У всех нас имеются определенные обязанности.
Санечка, к примеру, обязан сразу же после школы погулять со мной.
Я обязана дождаться Санечку, сколько бы он ни задерживался.
У Ольги Алексеевны так много обязанностей, что я прошу для них отдельную главу.
Борис Борисыч загружен по дому меньше всех (если не считать мусора, который он сам взялся выносить), но у него обязанности перед сотнями тысяч телезрителей (об этом еще будет сказано).
Одним словом, когда все помнят о своих обязанностях, то покой в семье полный.
Да! Кроме обязанностей, у каждого из нас есть хобби.
Объясняю. Хобби — это страсть, увлечение, собирательство.
Ольга Алексеевна, к примеру, время от времени покупает медицинские книги и даже читает их. Так она отдыхает.
Борис Борисыч любит выстричь рецензию из газетки про своих знакомых писателей. Прочтет, повздыхает в отдельных случаях, скажет: «Хорошо отстегали беднягу, жаль парня», а потом аккуратно вырежет квадратик и спрячет.
Санечкино хобби мне тоже известно. Он стихи пишет. Правда, последние мне не попадались, стал скрывать. А вот раньше я их находила — бросал по всей комнате (см. приложение к этой книге).
Для себя хобби я долго придумать не могла. Как-то решила собирать кости, но Ольга Алексеевна сразу же выволокла их из-под кровати и вышвырнула в ведро.
Тогда я размыслила иначе. Раз в нашем доме большинство пишет, то отчего же и мне не примкнуть к большинству. Конечно, я бы могла стишок написать, такое со мной уже случалось, но это дело не оригинальное, скажут: слизала с Санечки.
И тут мне в голову ударила гениальная мысль: летопись! Я даже залаяла от восторга и стала свой хвост ловить. Именно, летопись! История! Записки о семье Дырочкиных!
Никто, клянусь, никто кроме меня, такое выдюжить не способен.
Глава первая. Имя
Итак, пора представиться. Мое имя — Жмотика.
Странно?
Пожалуй.
Какое-то время я и сама так считала, но теперь мне это необычное слово нравится.
Имя мое имеет свою короткую историю, попробую рассказать.
Дело в том, что каждое новое поколение щенков моих родителей называли на какую-то новую букву. Самых старших на «А». Это были здравствующие теперь Агрегат, Атос, Атеросклероз и другие красавцы. Потом пошли на «Б»: Буцефал, Бабетта… На «В»: Верона, Валокордина, Ватрушка… Были и на «Г», и на «Д» и на «Е».

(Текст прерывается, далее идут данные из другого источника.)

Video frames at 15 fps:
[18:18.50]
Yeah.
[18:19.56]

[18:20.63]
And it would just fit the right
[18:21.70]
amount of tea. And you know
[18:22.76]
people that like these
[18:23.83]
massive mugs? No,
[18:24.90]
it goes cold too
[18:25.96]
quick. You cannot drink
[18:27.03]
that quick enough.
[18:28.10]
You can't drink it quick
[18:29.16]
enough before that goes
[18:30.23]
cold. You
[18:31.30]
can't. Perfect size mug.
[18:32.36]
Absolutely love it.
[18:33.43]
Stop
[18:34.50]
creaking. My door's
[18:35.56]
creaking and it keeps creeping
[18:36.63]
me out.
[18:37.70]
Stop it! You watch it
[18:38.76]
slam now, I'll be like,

Я родилась на трудную и редкую букву — «Ж».
Говорят, когда меня принесли домой, то несколько дней все ходили чрезвычайно озабоченными. И не только родные, но и все друзья Бориса Борисыча и Ольги Алексеевны.
— Жоржета! — говорила они друг другу и смотрели в глаза, ожидая участия и поддержки.

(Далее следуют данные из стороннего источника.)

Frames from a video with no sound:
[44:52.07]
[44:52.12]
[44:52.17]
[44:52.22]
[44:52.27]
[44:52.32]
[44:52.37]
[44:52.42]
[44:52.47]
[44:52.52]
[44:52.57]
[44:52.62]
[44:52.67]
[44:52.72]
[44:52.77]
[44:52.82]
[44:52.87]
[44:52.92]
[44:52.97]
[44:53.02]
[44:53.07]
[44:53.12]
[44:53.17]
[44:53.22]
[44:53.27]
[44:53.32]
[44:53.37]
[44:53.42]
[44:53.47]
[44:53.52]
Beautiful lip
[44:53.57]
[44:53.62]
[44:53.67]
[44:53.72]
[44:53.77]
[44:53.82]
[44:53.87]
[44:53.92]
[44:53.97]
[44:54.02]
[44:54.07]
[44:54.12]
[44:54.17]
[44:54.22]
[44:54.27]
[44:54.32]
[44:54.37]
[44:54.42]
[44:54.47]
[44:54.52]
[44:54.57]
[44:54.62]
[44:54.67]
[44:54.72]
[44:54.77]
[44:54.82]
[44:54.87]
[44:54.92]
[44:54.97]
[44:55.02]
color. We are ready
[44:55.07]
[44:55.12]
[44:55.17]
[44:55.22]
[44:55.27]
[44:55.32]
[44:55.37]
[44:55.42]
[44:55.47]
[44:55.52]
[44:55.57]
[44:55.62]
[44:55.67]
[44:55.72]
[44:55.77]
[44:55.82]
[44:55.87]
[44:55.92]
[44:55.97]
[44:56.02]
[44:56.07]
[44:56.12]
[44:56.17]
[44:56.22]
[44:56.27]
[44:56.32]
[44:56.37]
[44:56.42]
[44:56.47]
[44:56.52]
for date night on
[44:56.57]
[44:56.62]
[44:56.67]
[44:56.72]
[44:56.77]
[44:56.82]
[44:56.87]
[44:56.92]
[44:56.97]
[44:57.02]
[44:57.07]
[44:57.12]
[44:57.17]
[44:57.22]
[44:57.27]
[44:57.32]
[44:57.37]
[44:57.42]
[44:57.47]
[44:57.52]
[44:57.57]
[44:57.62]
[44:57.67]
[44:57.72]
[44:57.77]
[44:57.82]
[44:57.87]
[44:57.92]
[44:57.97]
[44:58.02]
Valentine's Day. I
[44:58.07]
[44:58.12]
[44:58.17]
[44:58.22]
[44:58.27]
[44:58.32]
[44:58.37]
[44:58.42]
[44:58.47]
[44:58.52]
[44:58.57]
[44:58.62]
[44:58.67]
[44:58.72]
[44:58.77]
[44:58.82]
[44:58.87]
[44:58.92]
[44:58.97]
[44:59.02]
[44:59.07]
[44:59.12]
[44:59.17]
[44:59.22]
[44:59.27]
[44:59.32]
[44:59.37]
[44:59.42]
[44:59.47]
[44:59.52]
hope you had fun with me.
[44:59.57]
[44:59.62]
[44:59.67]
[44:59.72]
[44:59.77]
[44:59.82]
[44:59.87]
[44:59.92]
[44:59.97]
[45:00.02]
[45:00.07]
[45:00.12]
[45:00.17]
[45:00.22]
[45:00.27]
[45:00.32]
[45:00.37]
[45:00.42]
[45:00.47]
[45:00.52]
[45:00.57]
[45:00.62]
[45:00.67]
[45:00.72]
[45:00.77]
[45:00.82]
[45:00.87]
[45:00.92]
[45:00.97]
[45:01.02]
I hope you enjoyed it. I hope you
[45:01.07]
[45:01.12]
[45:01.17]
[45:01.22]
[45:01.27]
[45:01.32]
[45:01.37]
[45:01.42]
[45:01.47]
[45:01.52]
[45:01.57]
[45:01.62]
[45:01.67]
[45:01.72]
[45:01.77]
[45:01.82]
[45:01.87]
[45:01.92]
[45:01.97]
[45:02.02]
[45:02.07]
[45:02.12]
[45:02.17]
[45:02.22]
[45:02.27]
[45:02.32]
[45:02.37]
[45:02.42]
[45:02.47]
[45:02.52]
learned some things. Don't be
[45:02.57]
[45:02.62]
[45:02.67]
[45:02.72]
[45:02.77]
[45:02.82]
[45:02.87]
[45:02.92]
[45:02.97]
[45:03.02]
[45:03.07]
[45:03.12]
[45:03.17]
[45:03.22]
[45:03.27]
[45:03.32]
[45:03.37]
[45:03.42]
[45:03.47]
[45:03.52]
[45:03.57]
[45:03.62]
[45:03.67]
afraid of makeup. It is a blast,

— Нет, — возражали другие. — Это слишком торжественно и тяжело.
— Женевьева, Женева, Жерминаль, — подряд выкрикивали другие. Но Ольга Алексеевна сомневалась.
Потом приходили Саничкины друзья. Оказывается, и они решили сделать ряд предложений.

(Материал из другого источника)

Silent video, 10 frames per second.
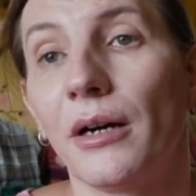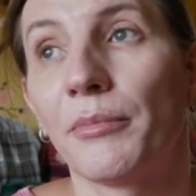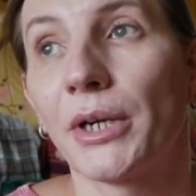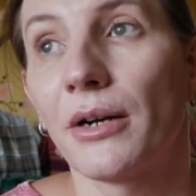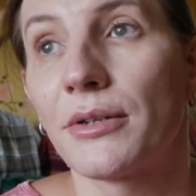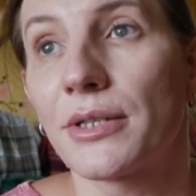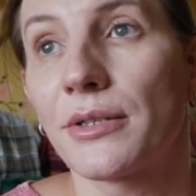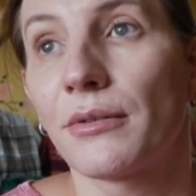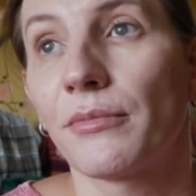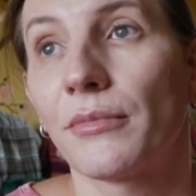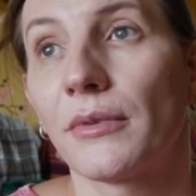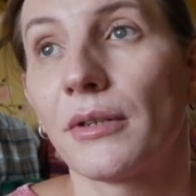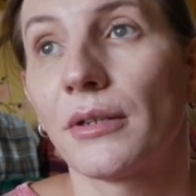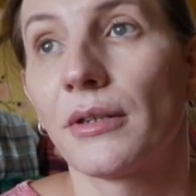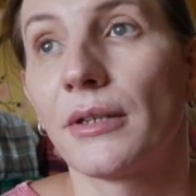because
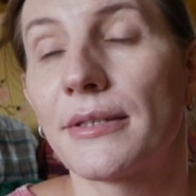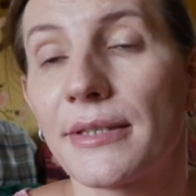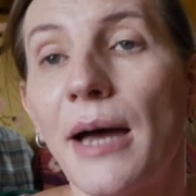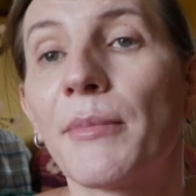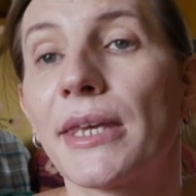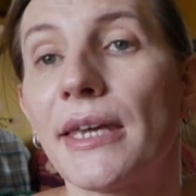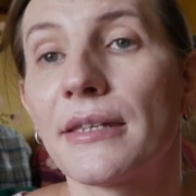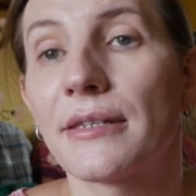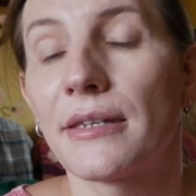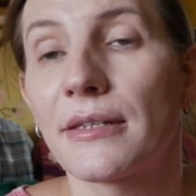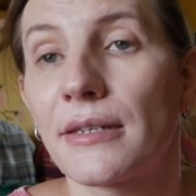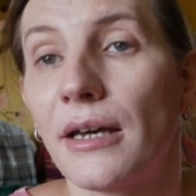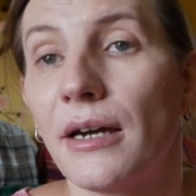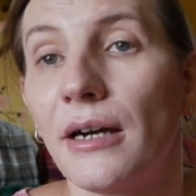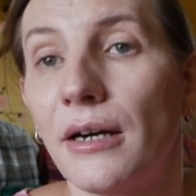in some cases
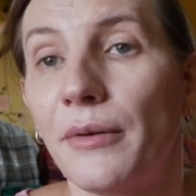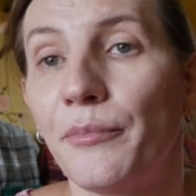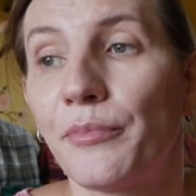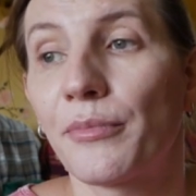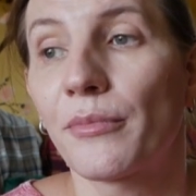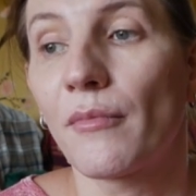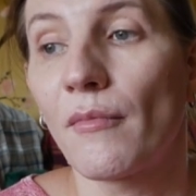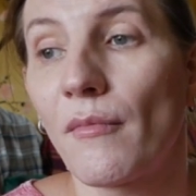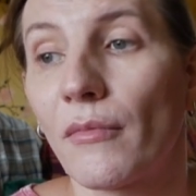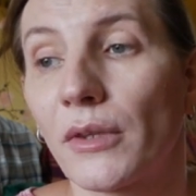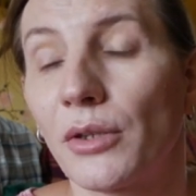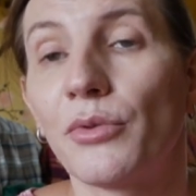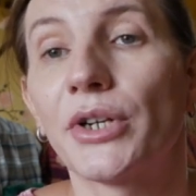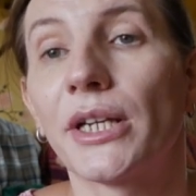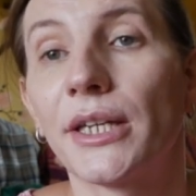you
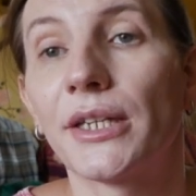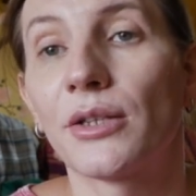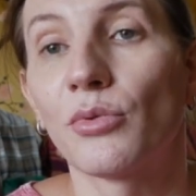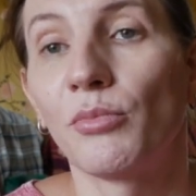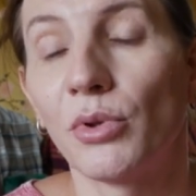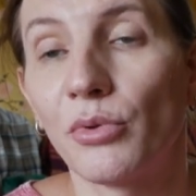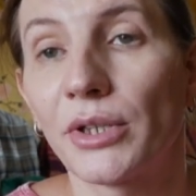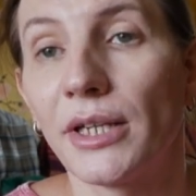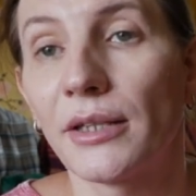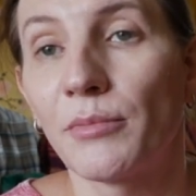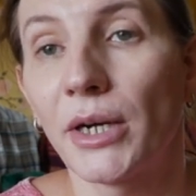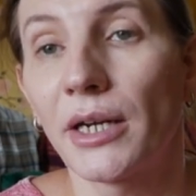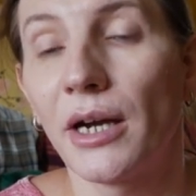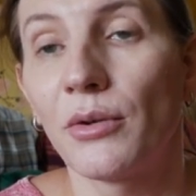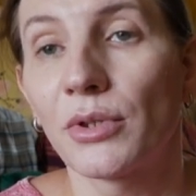really need to blur that
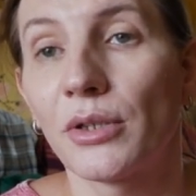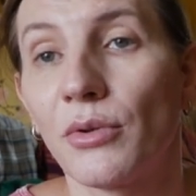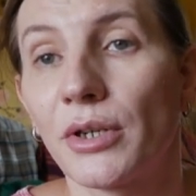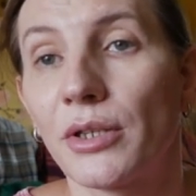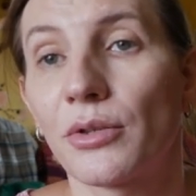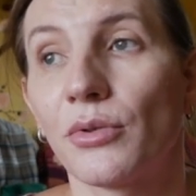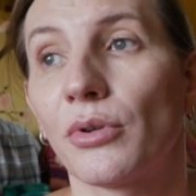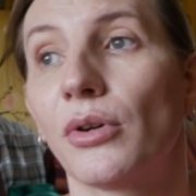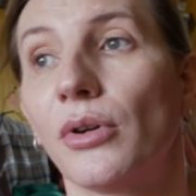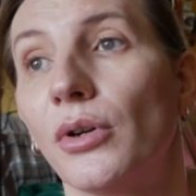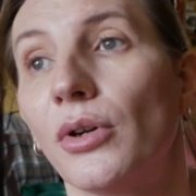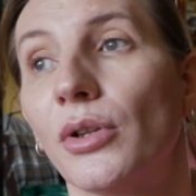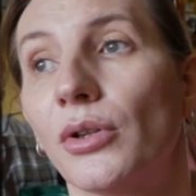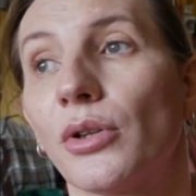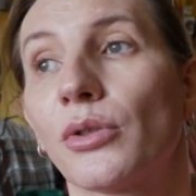background in order to
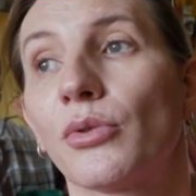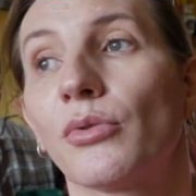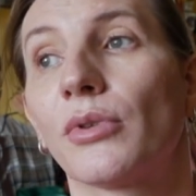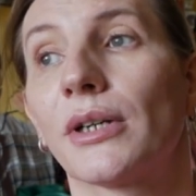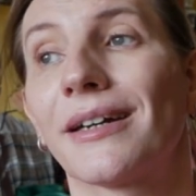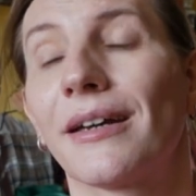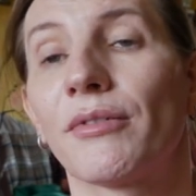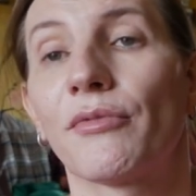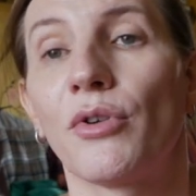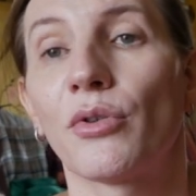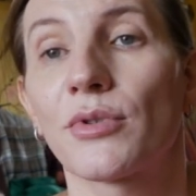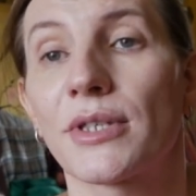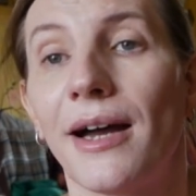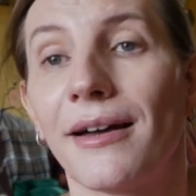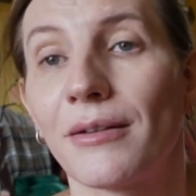not to have in focus
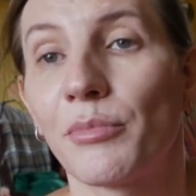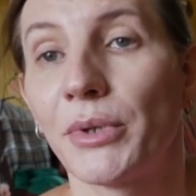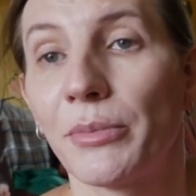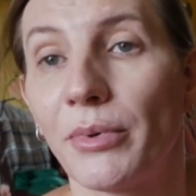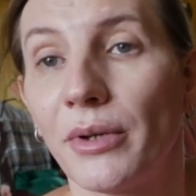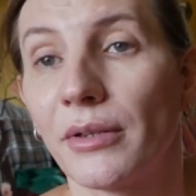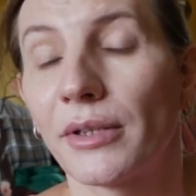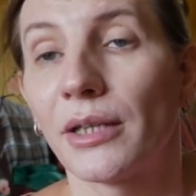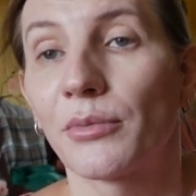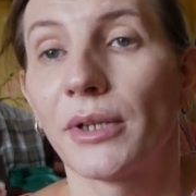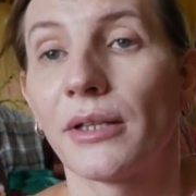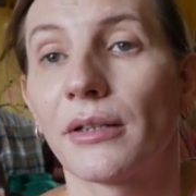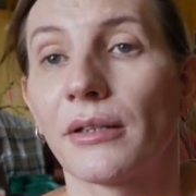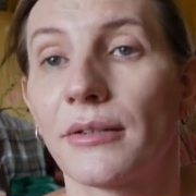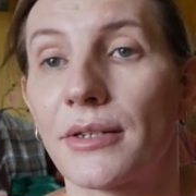other people that will
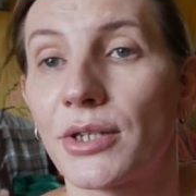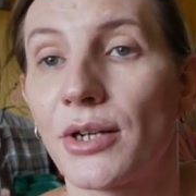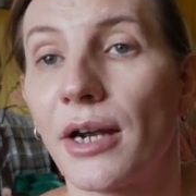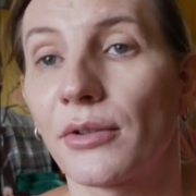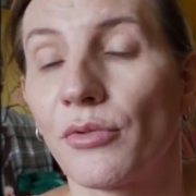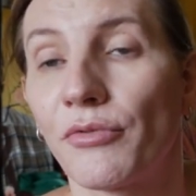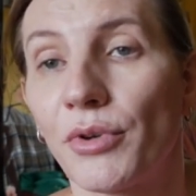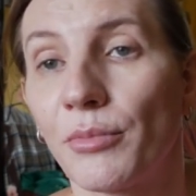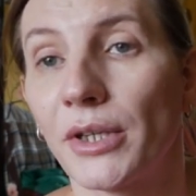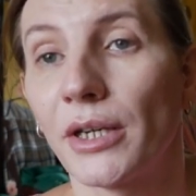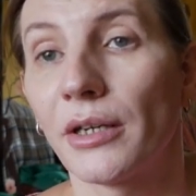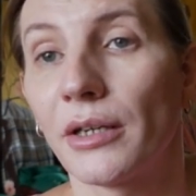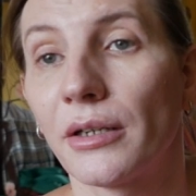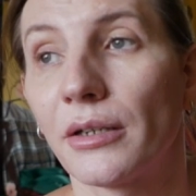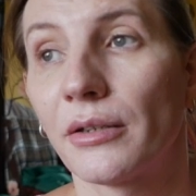distract you from
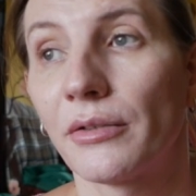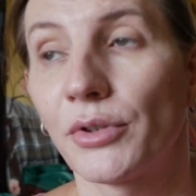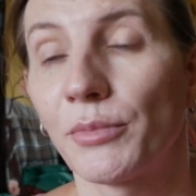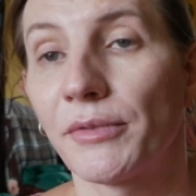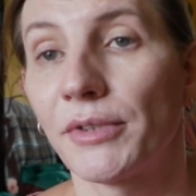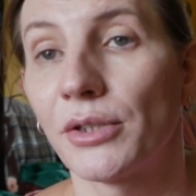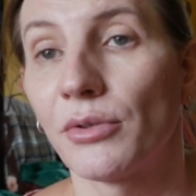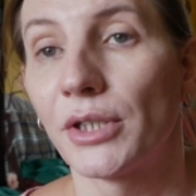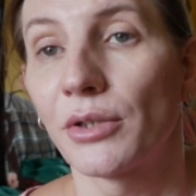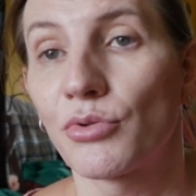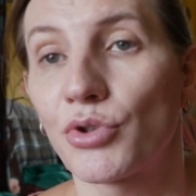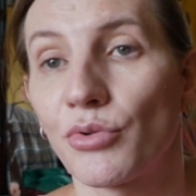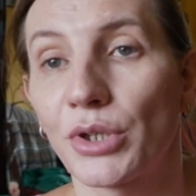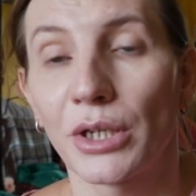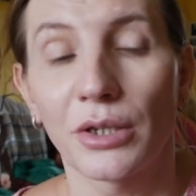the video that you're
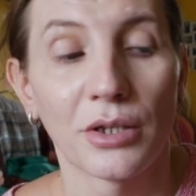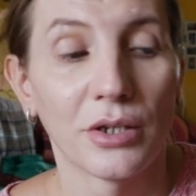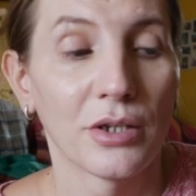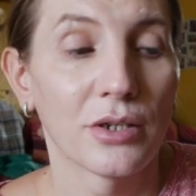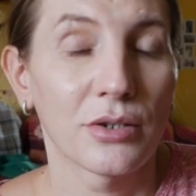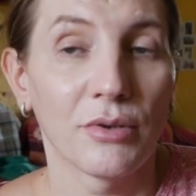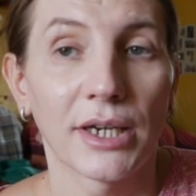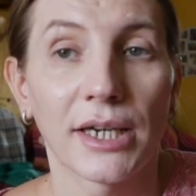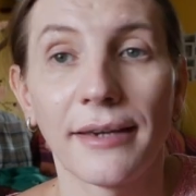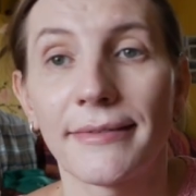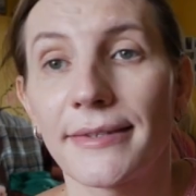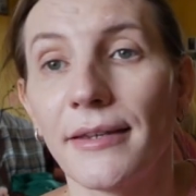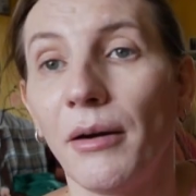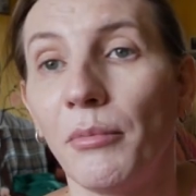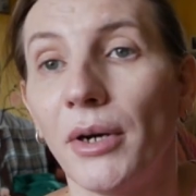shooting. So I had
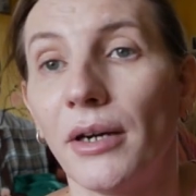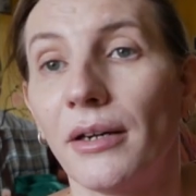some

— Ее можно назвать Ждунька, — говорил кто-то их них. — А коротко — Дунька.
— Нет, — отчего-то не соглашалась Ольга Алексеевна.
— Тогда, Жручка? А коротко — Ручка.
— Нет, — упорствовала Ольга Алексеевна.
— Может, Жулька? А коротко — Жулик?
— Что вы, — вздыхала Ольга Алексеевна.
— Нужно, чтобы решила сама собака, — однажды заявили гости.
— Как же?
— А так.
И они написали все имена на бумажках, бумажки скатали в трубки, трубки кинули в шапку, там перемешали и высыпали на пол.
Потом Санечка достал меня из-под батареи и шепнул:
— Ищи, псинка!
И я стала искать. Говорят, я долго обнюхивала бумаги, но они не пахли. Это меня разозлило. И схватила зубами сразу три штуки.
— Жмота! — первый закричал Саня. — Жмота!
— Я возражаю, — сказал Борис Борисыч. — Разве это достойное имя для такой собаки.
— Но это имя мы можем облагородить, — вмешался Валерий Карамзин, друг Бориса Борисыча. — Собака может стать Жмотикой, а коротко ее зовите Тика.